Insight Central Europe News

Kwasniewski rejects allegations he told Merkel to be tough on Poland

Former Polish President Aleksander Kwasniewski has rejected accusations in the Polish media that he had urged German Chancellor Angela Merkel to take a tougher line towards Poland. The allegations arose from an interview in the German edition of Vanity Fair. In the interview Mr Kwasniewski criticised the Prime Minister and President's policy towards Germany. However he said the allegations he had urged Germany to take a tough line towards Poland were "unjust and untrue."

Czech government seeks support for US radar base - offers incentives

The Czech government has promised to invest in the region where the United States wants to build a missile-shield radar station. In a move aimed at winning local support for the plan Prime Minister Mirek Topolanek and his cabinet met mayors from the area to offer investment in infrastructure and tourism projects. Opinion polls show a majority of Czechs oppose hosting the site.
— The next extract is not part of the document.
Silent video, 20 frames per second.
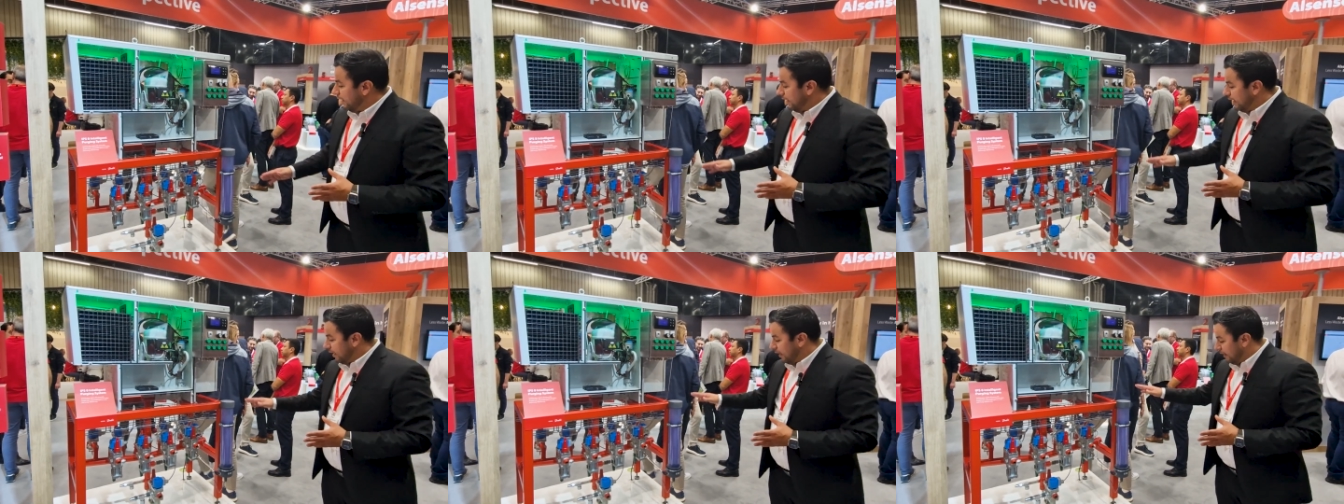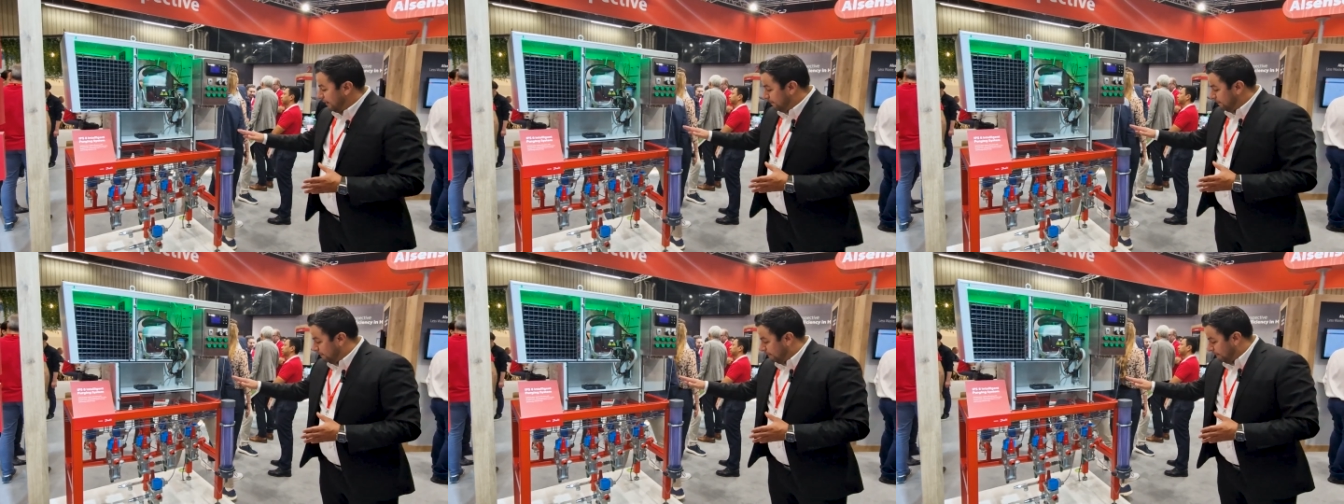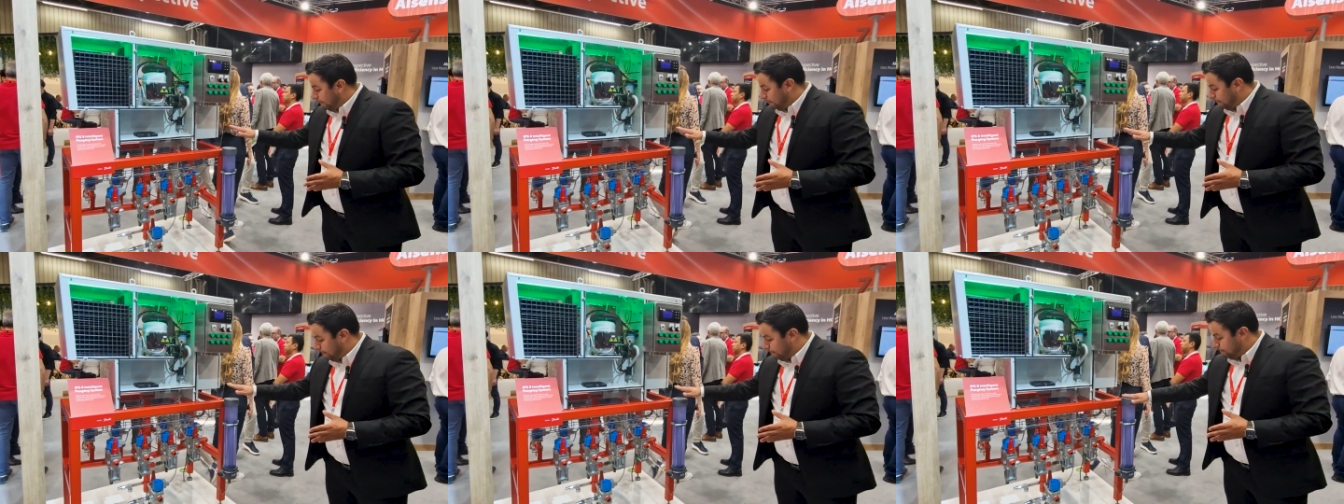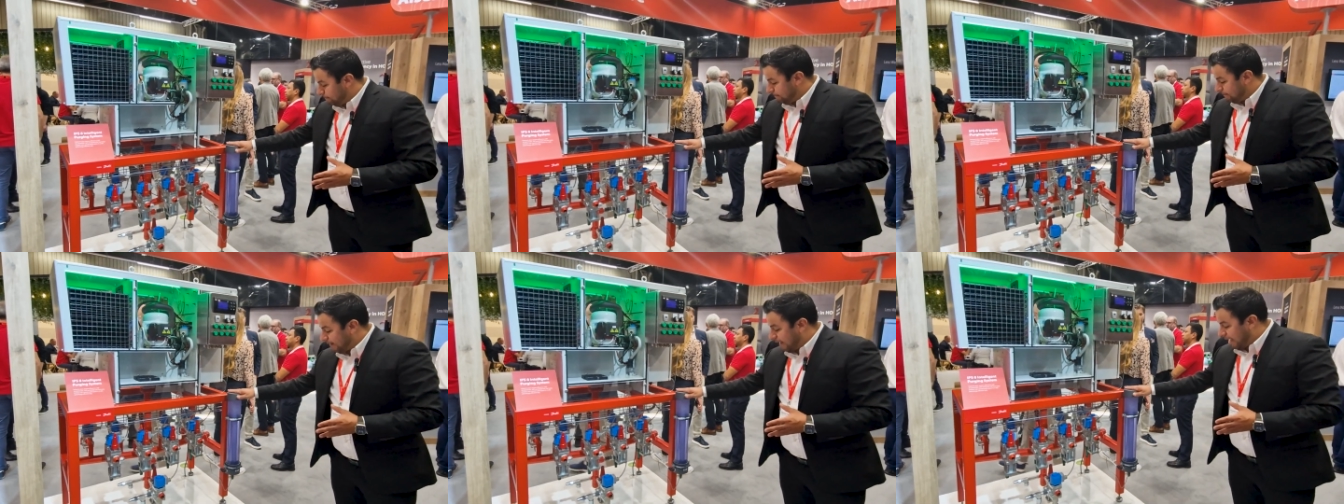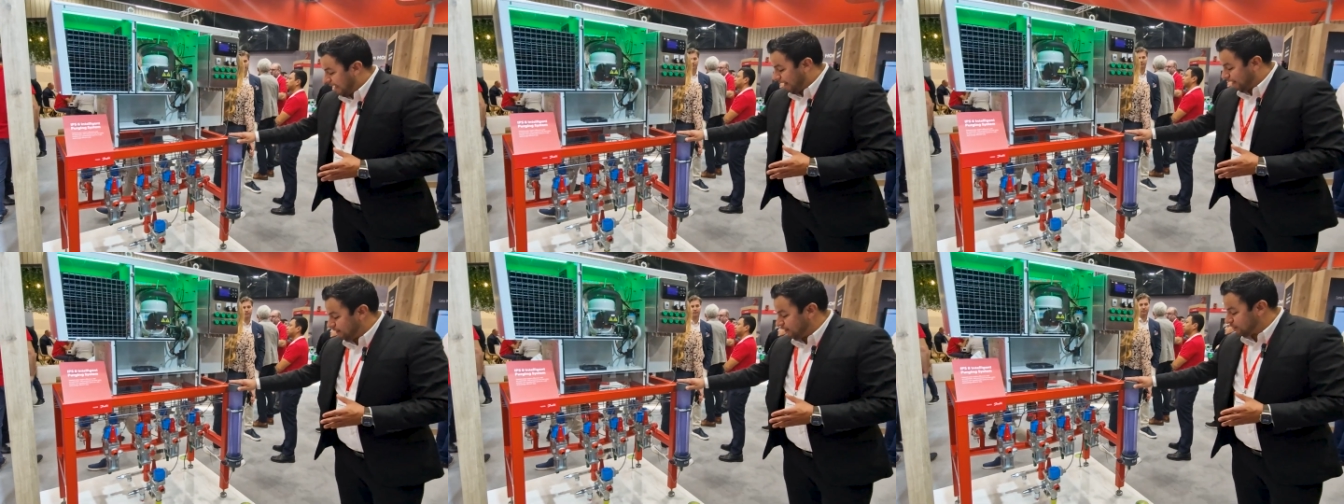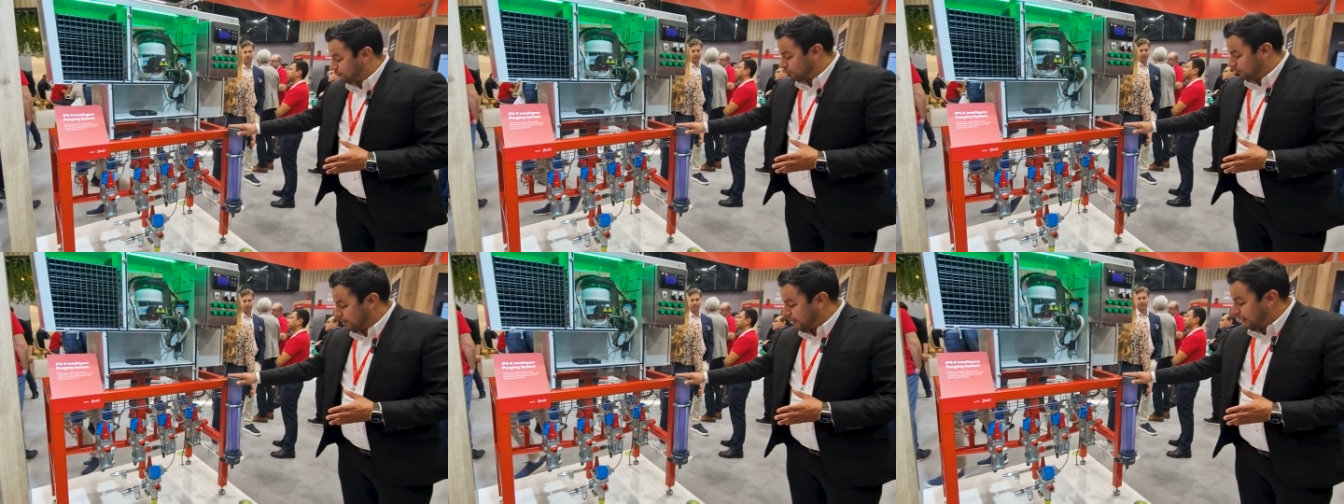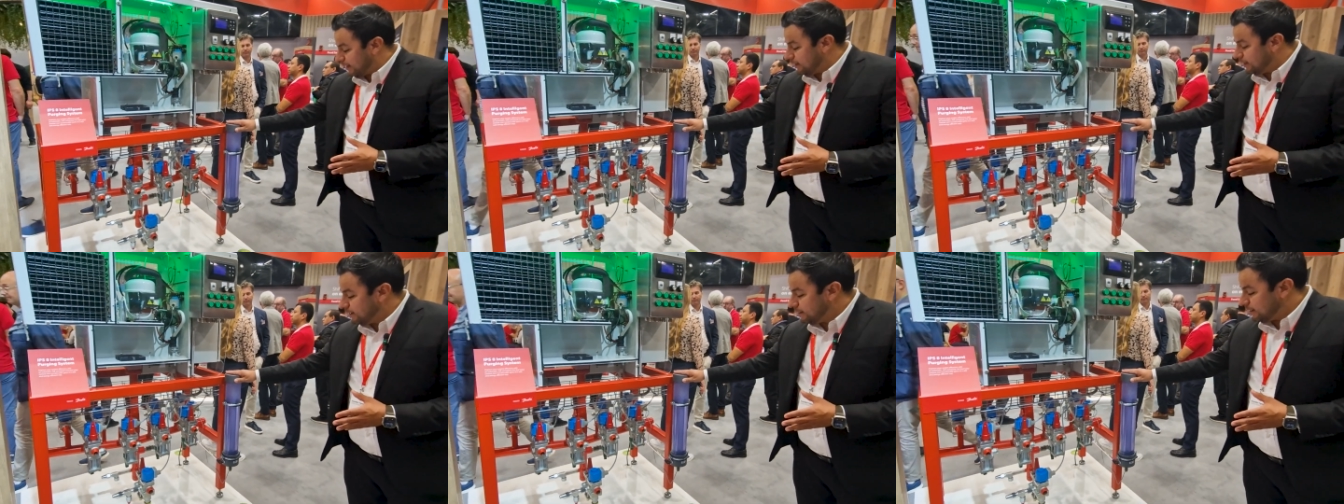an
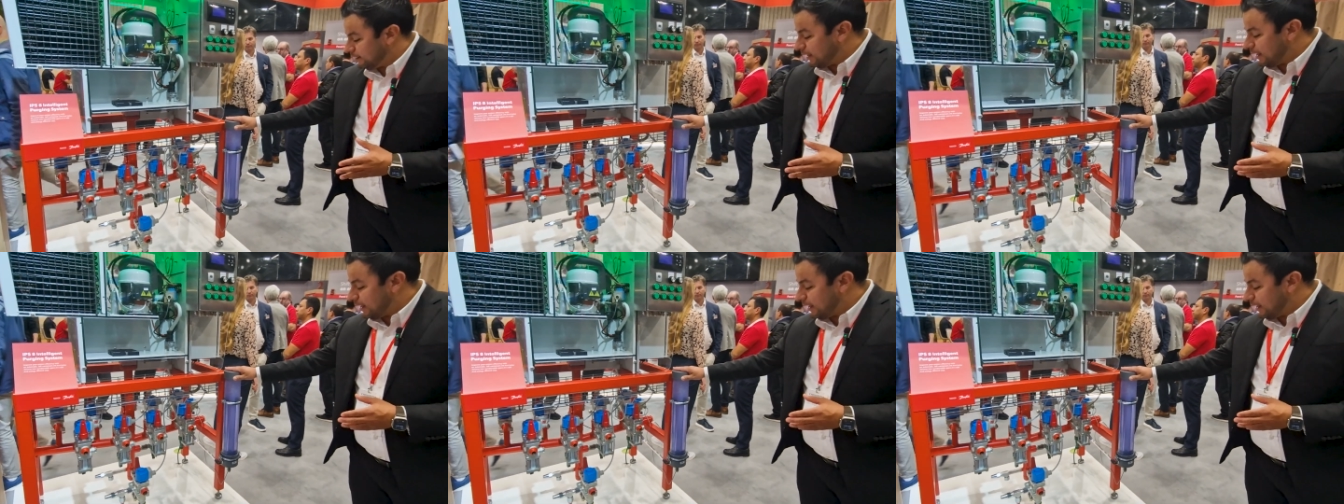additional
Slovak PM Robert Fico criticises US missile-shield plans

Slovakia's Prime Minister Robert Fico last week criticised the United States over its plan to deploy a missile defence system in central Europe. Fico, speaking to journalists in Bratislava, called the project "an adventure" and said the US should have discussed any such project with its partners in NATO. Washington is negotiating with Poland and the Czech Republic, on installing interceptor missiles and a radar base on their soil as a protection against attacks by what it calls rogue states. Austria's defence minister Norbert Darabos has also criticised the plans.

Slovene leader appoints new Cabinet ministers

The Slovene Prime Minister Janez Jansa last week appointed new Cabinet ministers for transportation and health after their predecessors voluntarily resigned. A new Minister for Science and Higher Education is yet to be named. Zofija Mazej Kukovic, a computer and electronics expert from Prime Minister Janez Jansa's center-right Slovenian Democrats, was named the new health minister. Radovan Zerjav, from Jansa's ally, the People's Party, will be the new transport minister.

Experts: Austrian pollution of Hungarian river now stopped

Environmental experts on the Hungarian-Austrian border say new filters, installed at a leather tannery, have reduced pollution in the Raab River. Hungary has long complained to Austria over the foaming of water downstream from the tannery on the Austrian side of the border. The experts say the first three months with the filters installed have cleaned the water of pollution.